After lengthy and complicated displays about the “scientific” record and the Garden of Eden, there was a major installation on the Flood and Noah’s Ark. We learned a lot about how the Ark was made, how the animals were cared for—and yes, we learned that there were dinosaurs on the Ark. Space limitations were explained away by pointing out that Noah would certainly have chosen young creatures rather than full-grown ones. The subsequent extinction of dinosaurs resulted from over-hunting.

Adam, Eve and the kids after The Fall

Adam, Eve and the kids after The Fall

There was no lingering over Confusion. The sons of Noah—Shem, Ham and Japheth—headed out to Asia, Africa and Europe respectively but apparently failed to procreate in numbers that pleased God so the next round of punishment involved the shattering of the Tower of Babel into the babble of languages. Somewhere along, my concern about where this limited population was finding mates was addressed.
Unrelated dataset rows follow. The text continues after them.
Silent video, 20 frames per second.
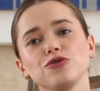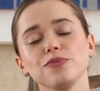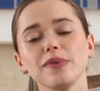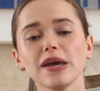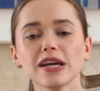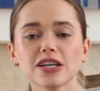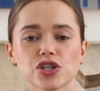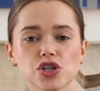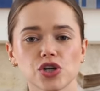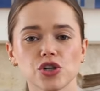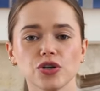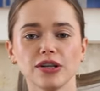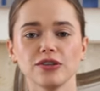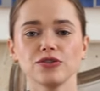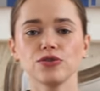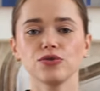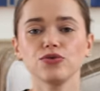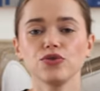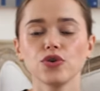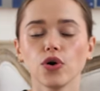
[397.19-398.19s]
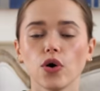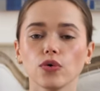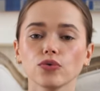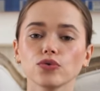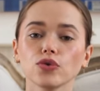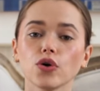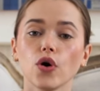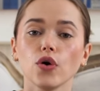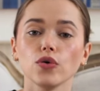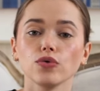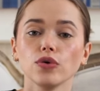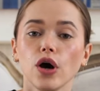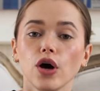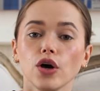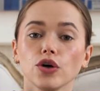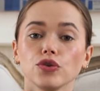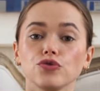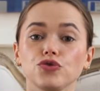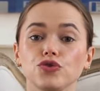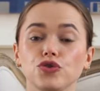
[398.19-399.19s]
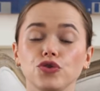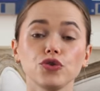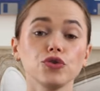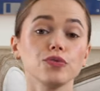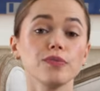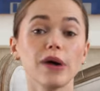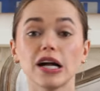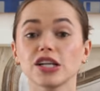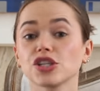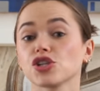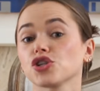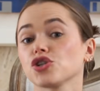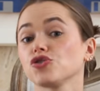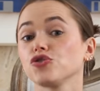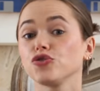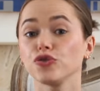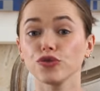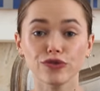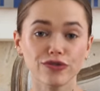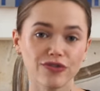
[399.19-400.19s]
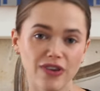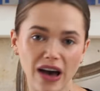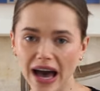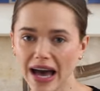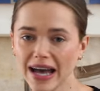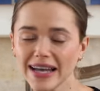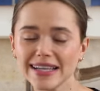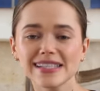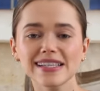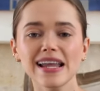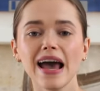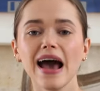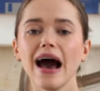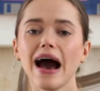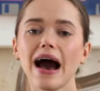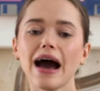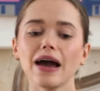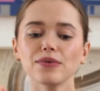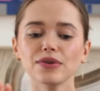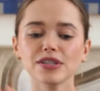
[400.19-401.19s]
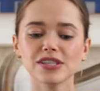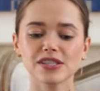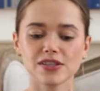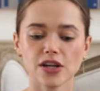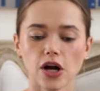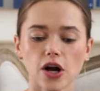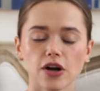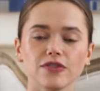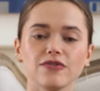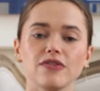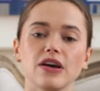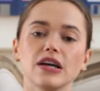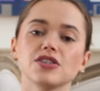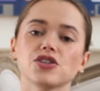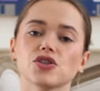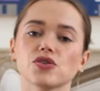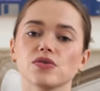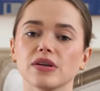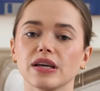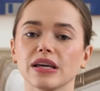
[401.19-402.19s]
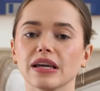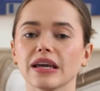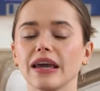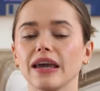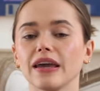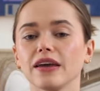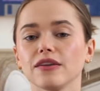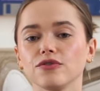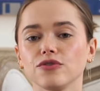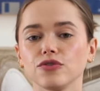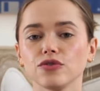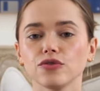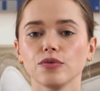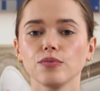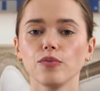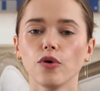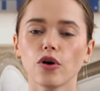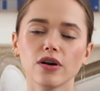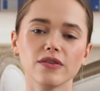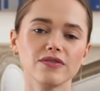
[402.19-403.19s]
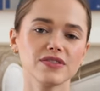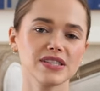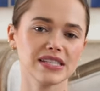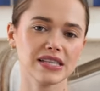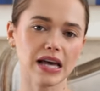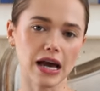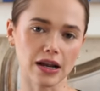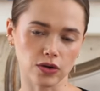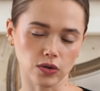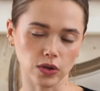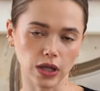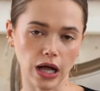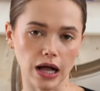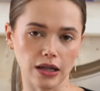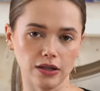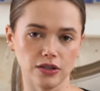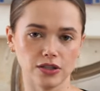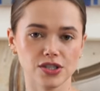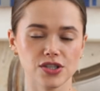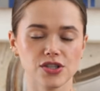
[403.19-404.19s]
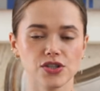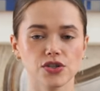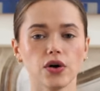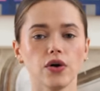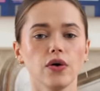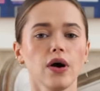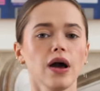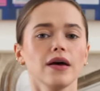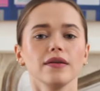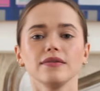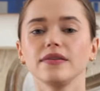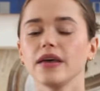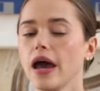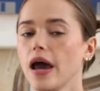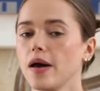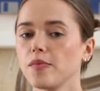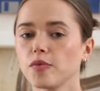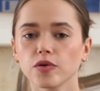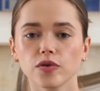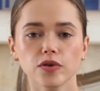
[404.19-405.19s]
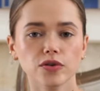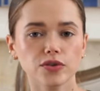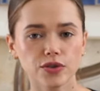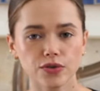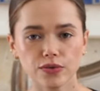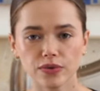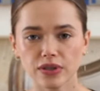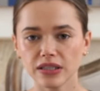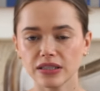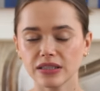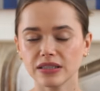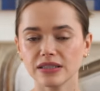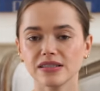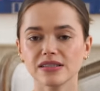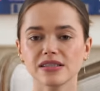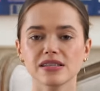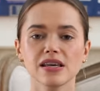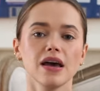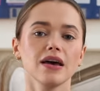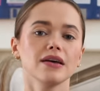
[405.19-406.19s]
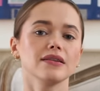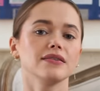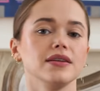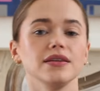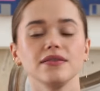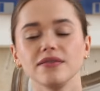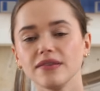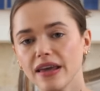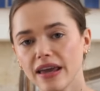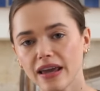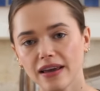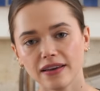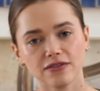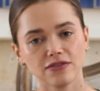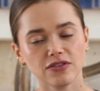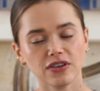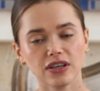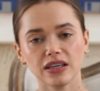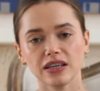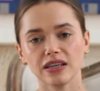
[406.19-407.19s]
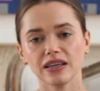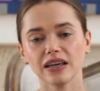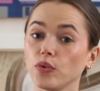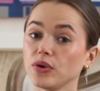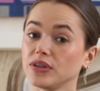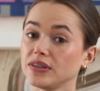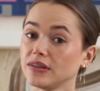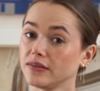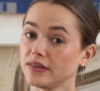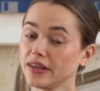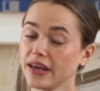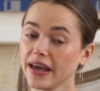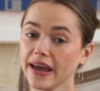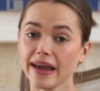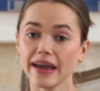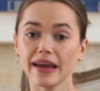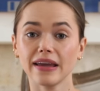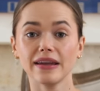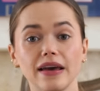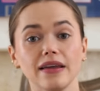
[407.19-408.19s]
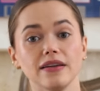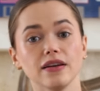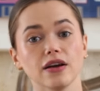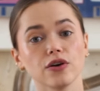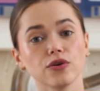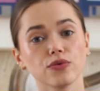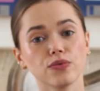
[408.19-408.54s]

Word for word: To make sure that you don't go too much too fast, I would start venturing into more of subtle colors. So the emerald greens, the navy with a tan and a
All people, as descendants of Adam and Eve, are related and it was perfectly okay for the children and grandchildren of the Founding Couple to make babies with each other because their genetic material was nearly perfect, only slightly sullied from the matter of Original Sin. Nowadays, though, we are far removed from Eden and so our DNA is so damaged that breeding with “close relatives” will result in terrible birth defects. Today, sensibly, breeding with “close” relatives is discouraged.

The World's Not Safe Anymore

The World’s Not Safe Anymore

The dénouement was a stroll through dark and dismal precincts that illustrated the depth of human depravity. This is where Christ and Cross come in but we opted to skip to film that covered this post-diluvian narrative of salvation. Consummation—the final “C” could as easily be attached to Second Coming—will bring the cycle back to Creation. God gets a do-over, remaking His world, “cast[ing] out death and the disobedient.”

I’m still struggling with the idea that God will have to cast out death and the disobedient at the Consummation. Wouldn’t He have figured out how to avoid all that hassle and pain the next time round? I mean, if he is starting over from the beginning, why not just do it all perfectly? Oh, wait a second, God did do it perfectly the first time and it was Evil in collusion with God’s effigy that sent things down the wrong path. So God also made Evil? Yes? No? Oh dear. Religion is so incompatible with logic.

But then, it’s not about logic and it certainly isn’t about science. It’s all about faith and human claims to knowing what God really has in mind.

We returned to our car and headed back to our Hampton Inn in Covington along the Ohio River. Route 8 (aka River Road) winds through woods past the occasional farmhouse or village center. The foliage was scarlet and yellow, and a field of orange pumpkins caught my eye and showed me the trees behind and through a break a glimpse of the Ohio. I drove slowly, luxuriating in the bends and curves, pulling over every so often to let pass locals in more of a hurry.

pumpkins and the Ohio River

pumpkins and the Ohio River

I can’t however erase from my mind images of young people intently studying those displays, attentively reading the texts, looking at length at the dioramas. If they had entered the museum with doubts, with a certain readiness to accept the premises of evolution, to see the world as the product of the processes of Nature rather than the deliberate and “intelligent” design of a divinity, then they seemed to be leaving cocooned in the impenetrable fog of religious dogma.

children , education and truth

children , education and truth

What disturbs me most is that these are the young people who will shape the future, determine my medical care as I lie in the Old Folks Home, make decisions about war, about the health of the environment, about the possibilities of art, of scientific discovery, of the very existence of imagination as an essential route to Truth.

So I thought the Creation Museum would simply be an Amusement Park. But it wasn’t fun and I’m not laughing.